- Born: Charles Baker Finch Jr. April 22, 1953 New York City, U.S.
- Died: August 24, 2022 (aged 69) New York City, U.S.
- Education: Yale University (BA)
- Occupation: Art critic
- Spouses: Mary Truitt ​(div. 1981)​; Marion Callis ​(divorced)​;
- Children: Charles
- Writing career
- Period: 1992–2012

= Charlie Finch =

American art critic (1953–2022)

Charles Baker Finch Jr. (April 22, 1953 – August 24, 2022) was an American art critic who wrote for Artnet and Coagula.

==Early life==
Finch was born in Manhattan on April 22, 1953. His father was a business executive and his mother was a buyer and homemaker. He attended Phillips Academy, received a bachelor's degree in political science from Yale University in 1974, and enrolled at Union Theological Seminary, but did not graduate.

==Career==
In the 1980s, Finch hosted a radio program called Artbreaking on WBAI and was a one-time culture columnist for the Paris Review online. He also operated a short lived art gallery in the East Village which he named Real Art.

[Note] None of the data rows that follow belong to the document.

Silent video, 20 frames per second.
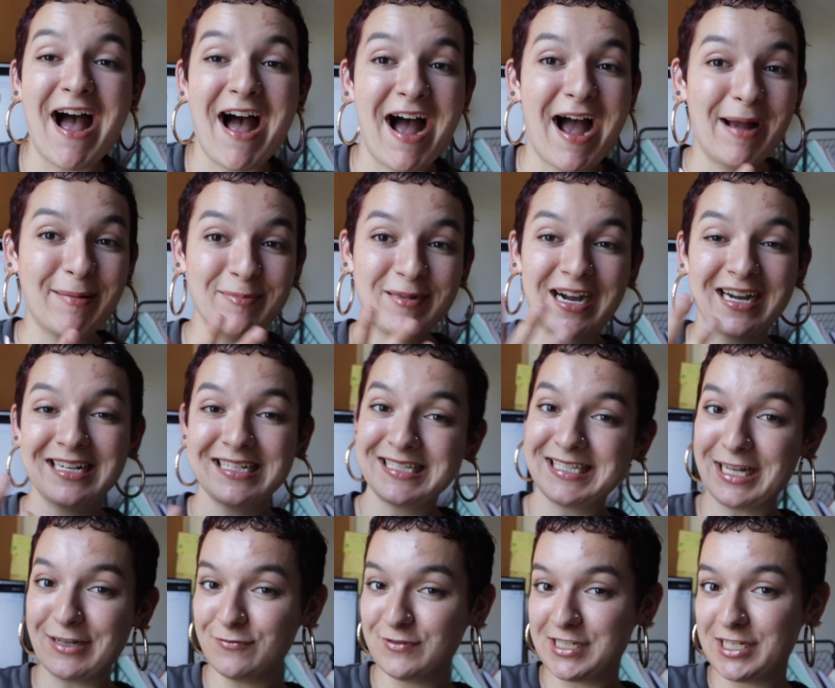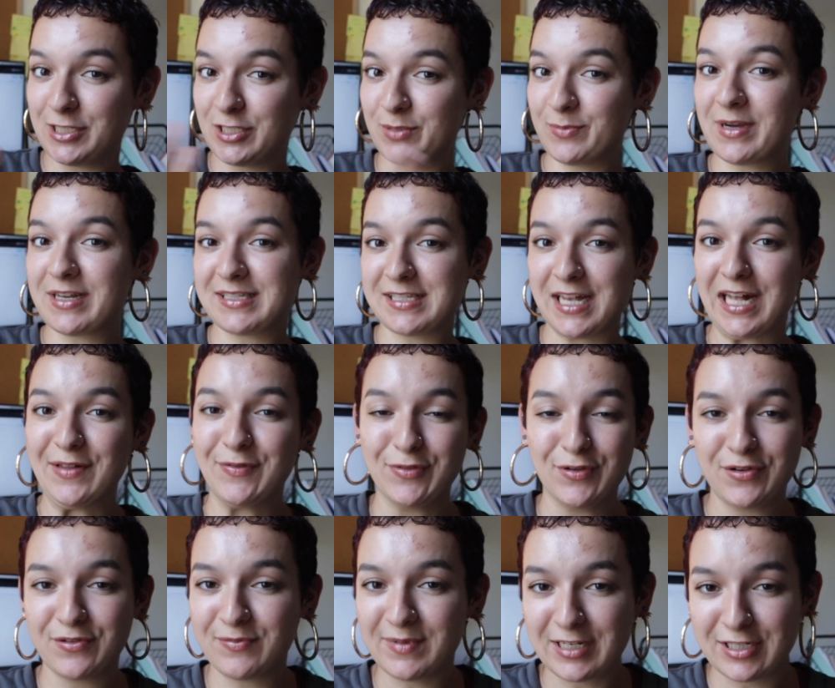I'm kind of self-teaching myself
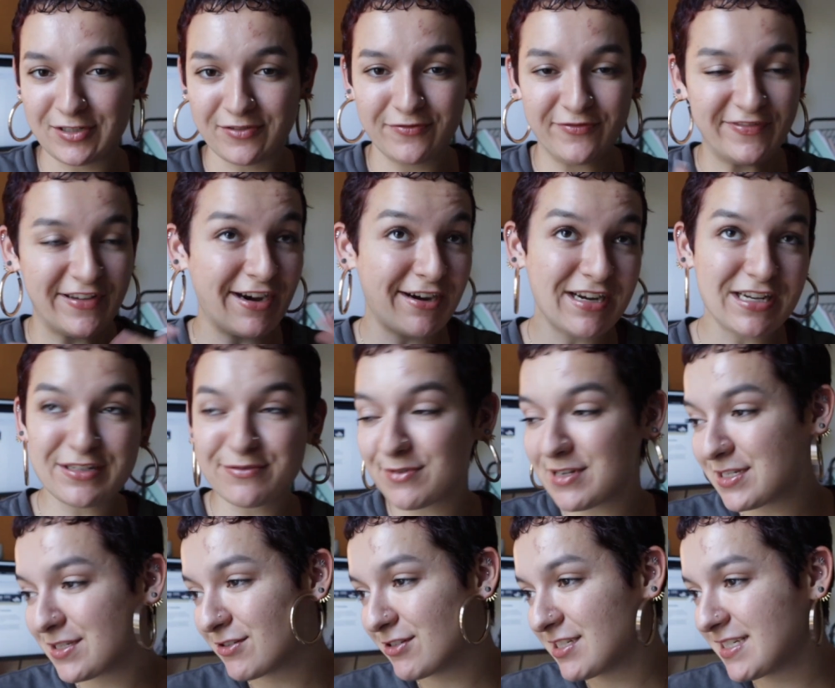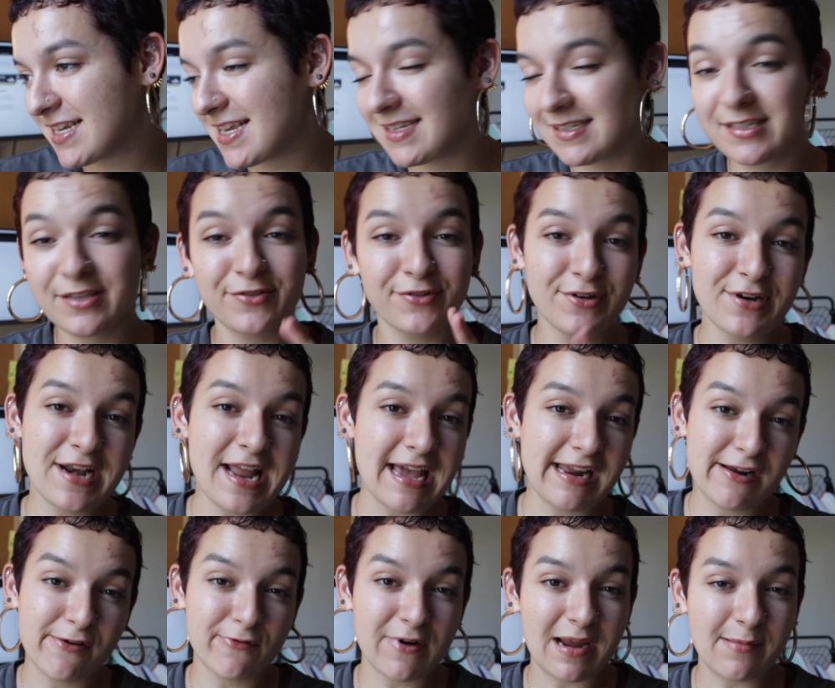through a bunch of various resources, through
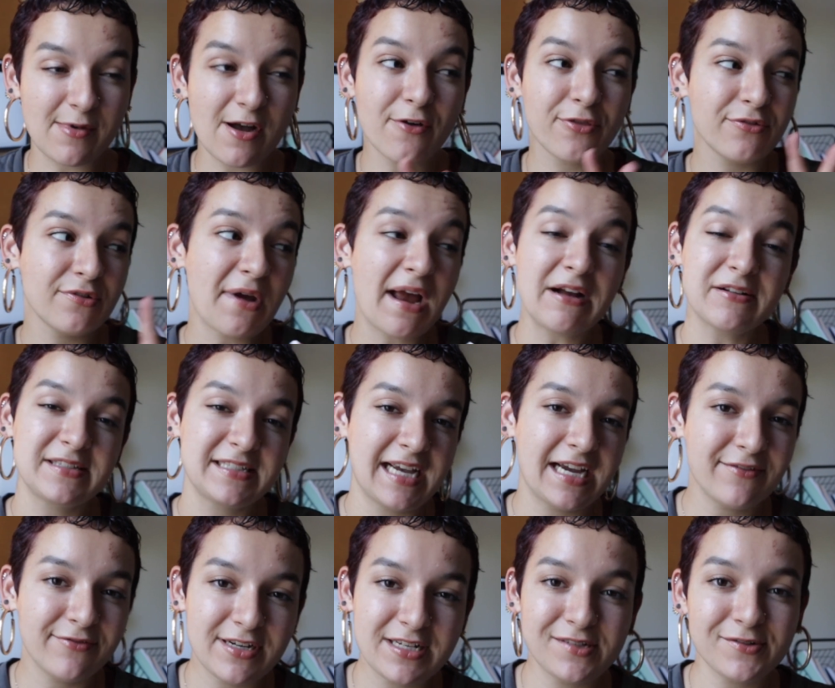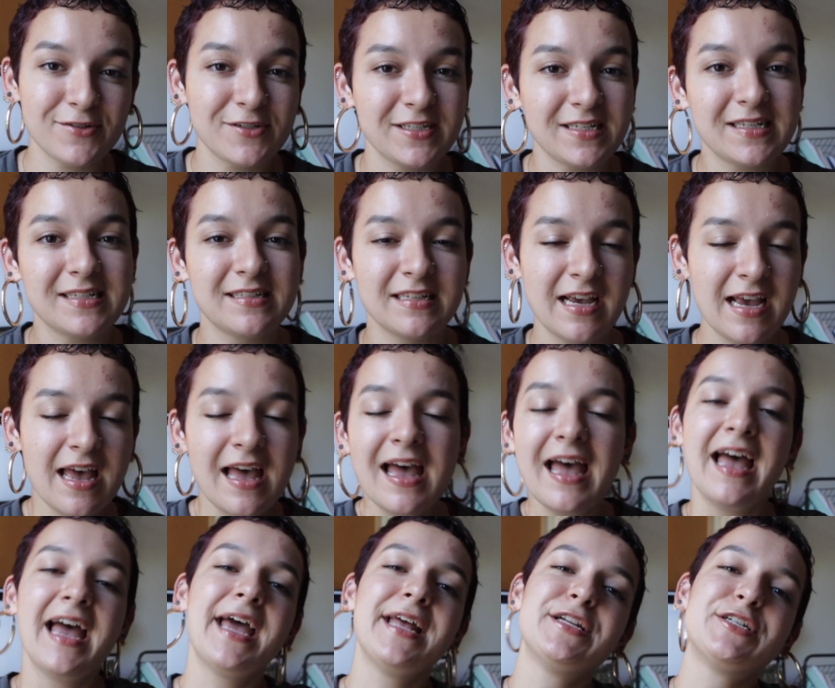NaNoWriMo, through outside resources,
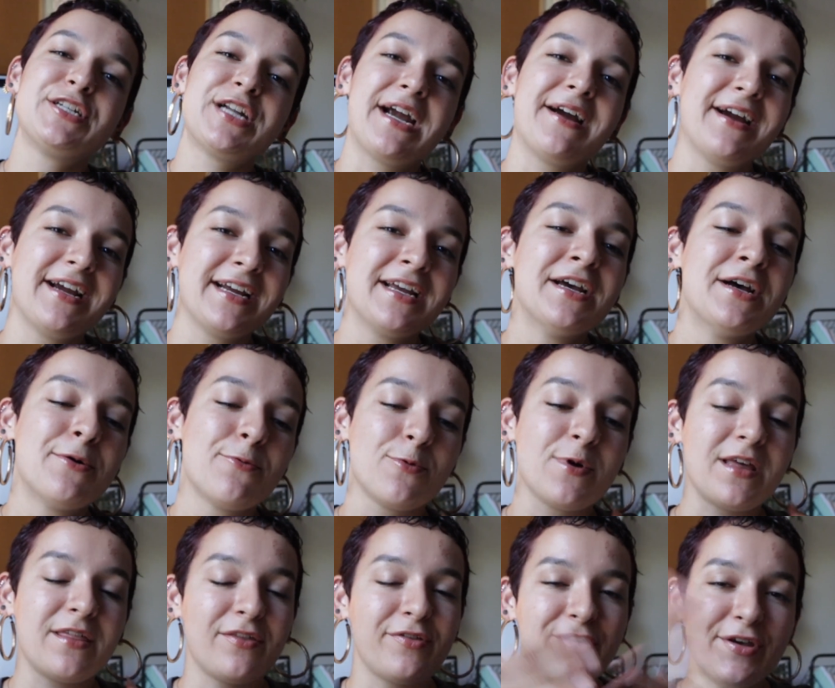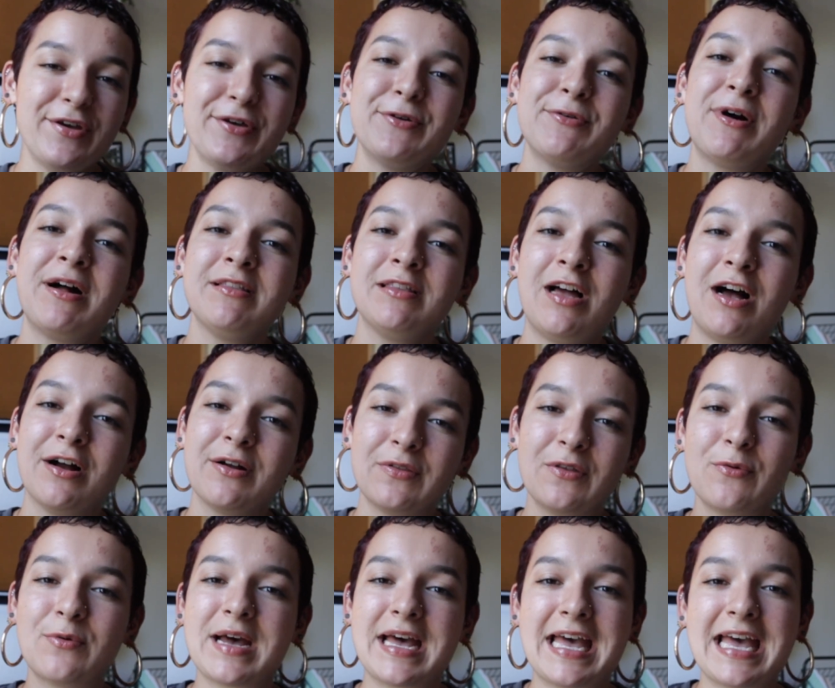and sharing with you along
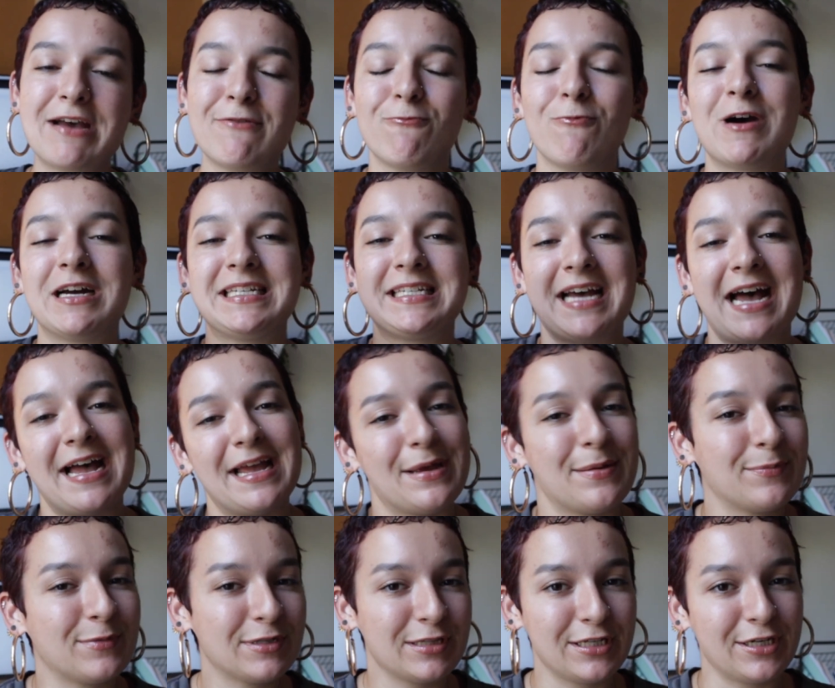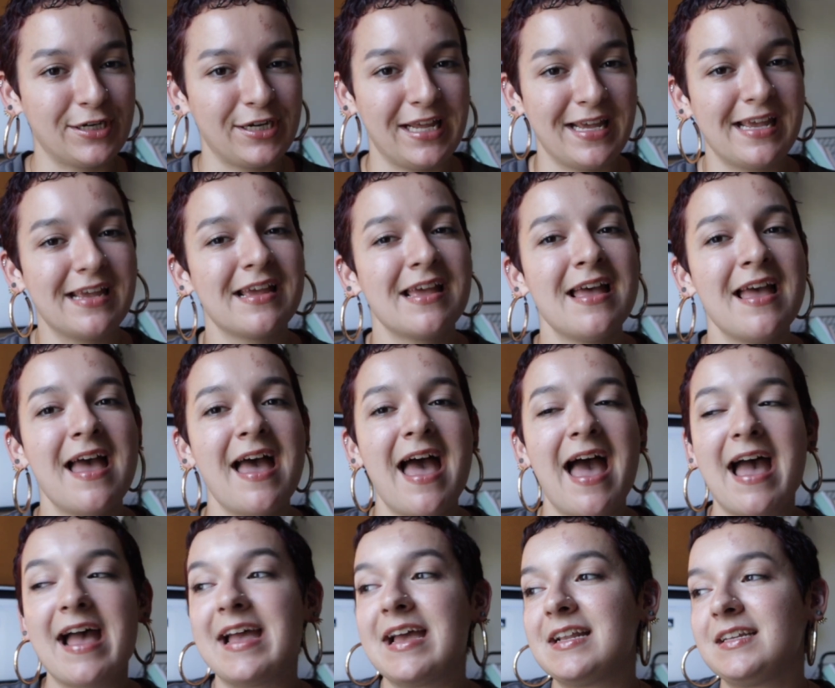the way what I am learning.
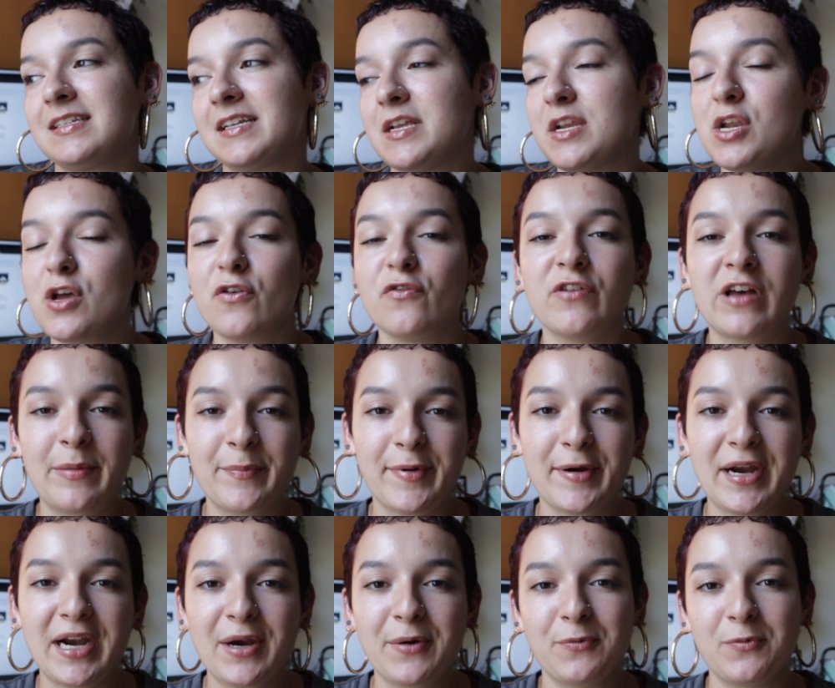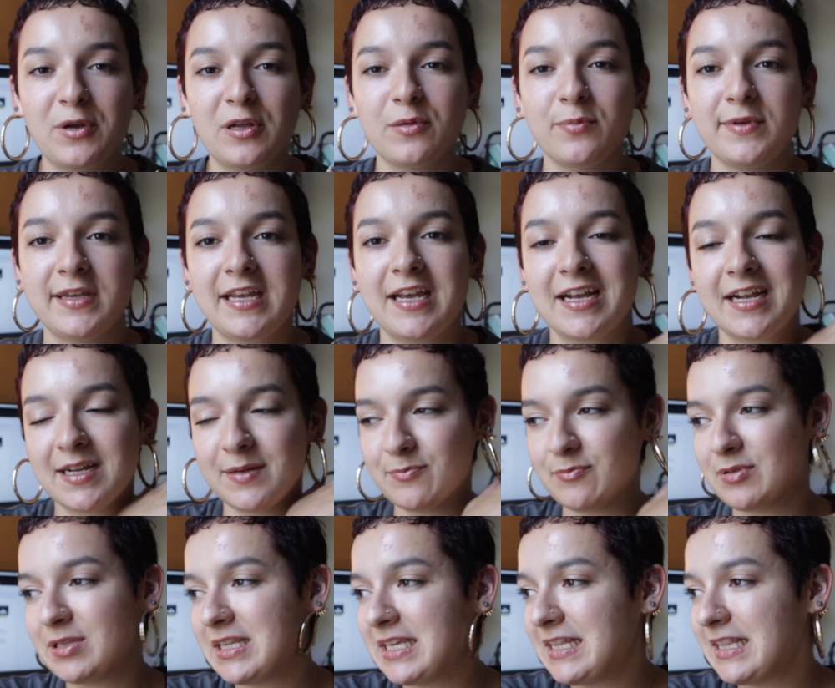And in November, we'll be
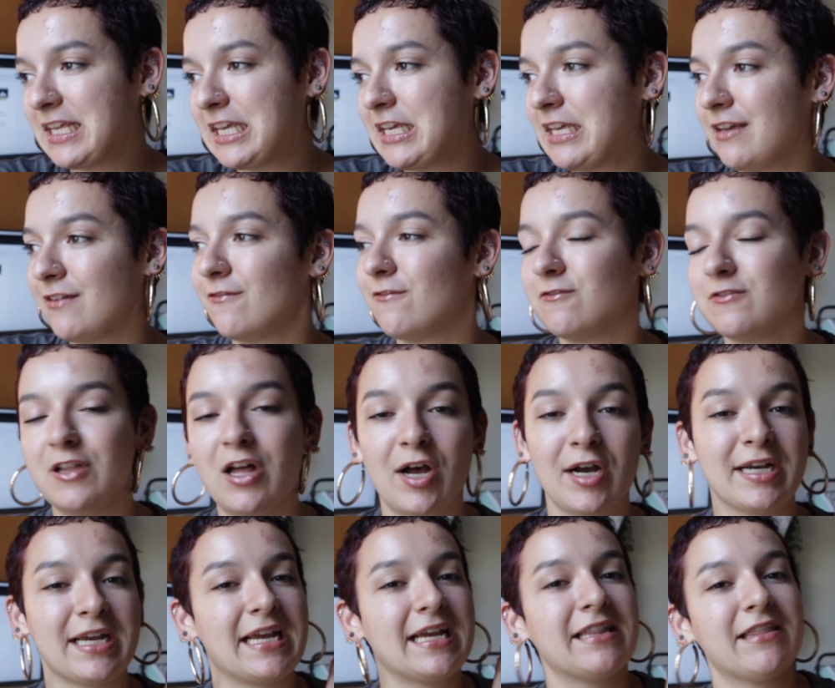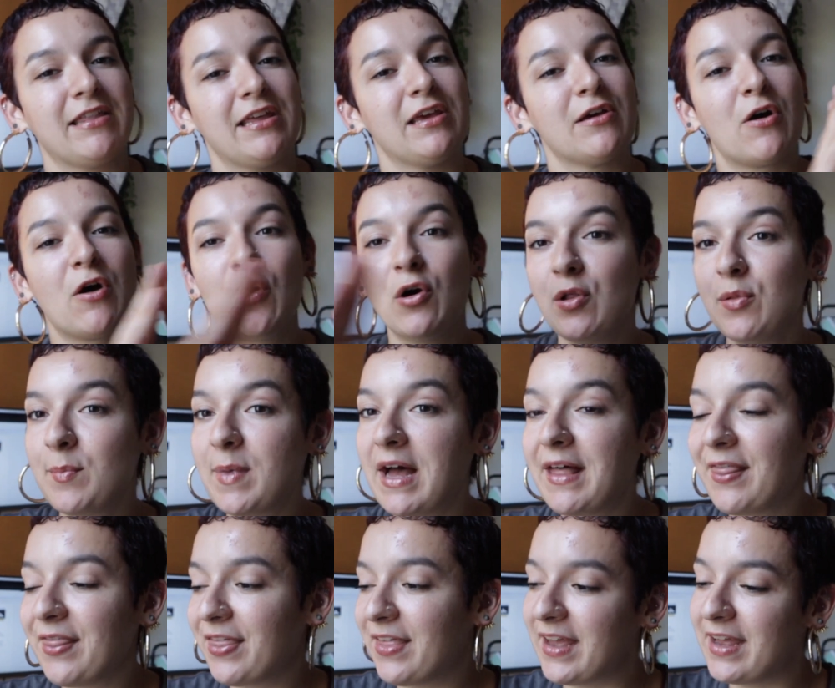completely vlogging the whole
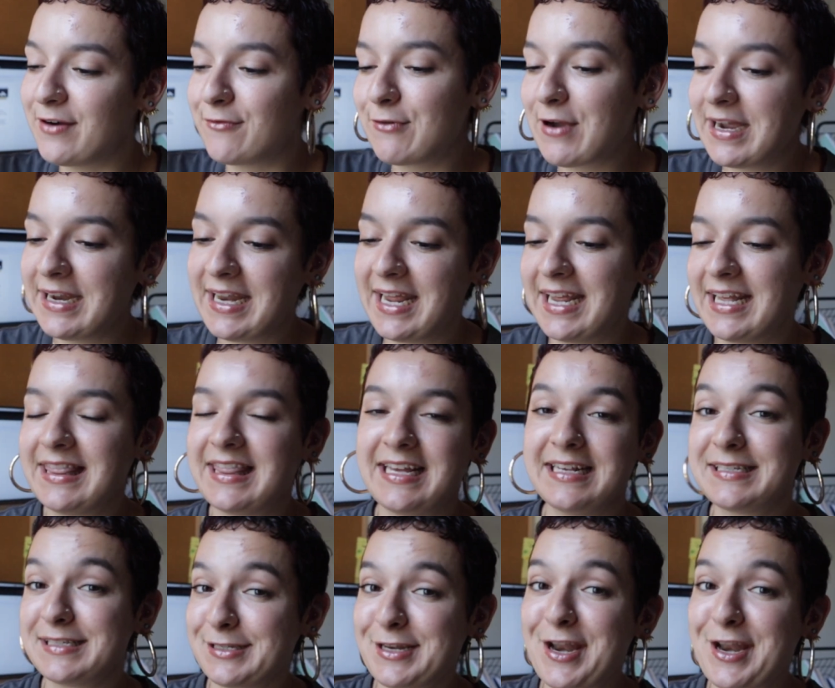month and writing this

In 1992, Finch began writing for Coagula Art Journal, and he became known for his often vitriolic and controversial reviews. He then wrote for Artnet from 1996 to 2012. While his defenders praised him as passionate, his writing was also criticized as overly gossipy or cruel.

==Personal life and death==
Finch was married twice, first to Mary Truitt, the daughter of sculptor Anne Truitt, and then to Marion Callis; both marriages ended in divorce, with his first marriage dissolving in 1981. With Truitt, he had a son, novelist Charles Finch.

On August 24, 2022, Finch, according to his son, either jumped or fell to his death from the window of his East Village apartment in Manhattan. He had been ill with cancer for about a decade, and a neighbor speculated that he may have been also distressed about his finances, as he lived in his apartment under rent control, and the building had recently been sold.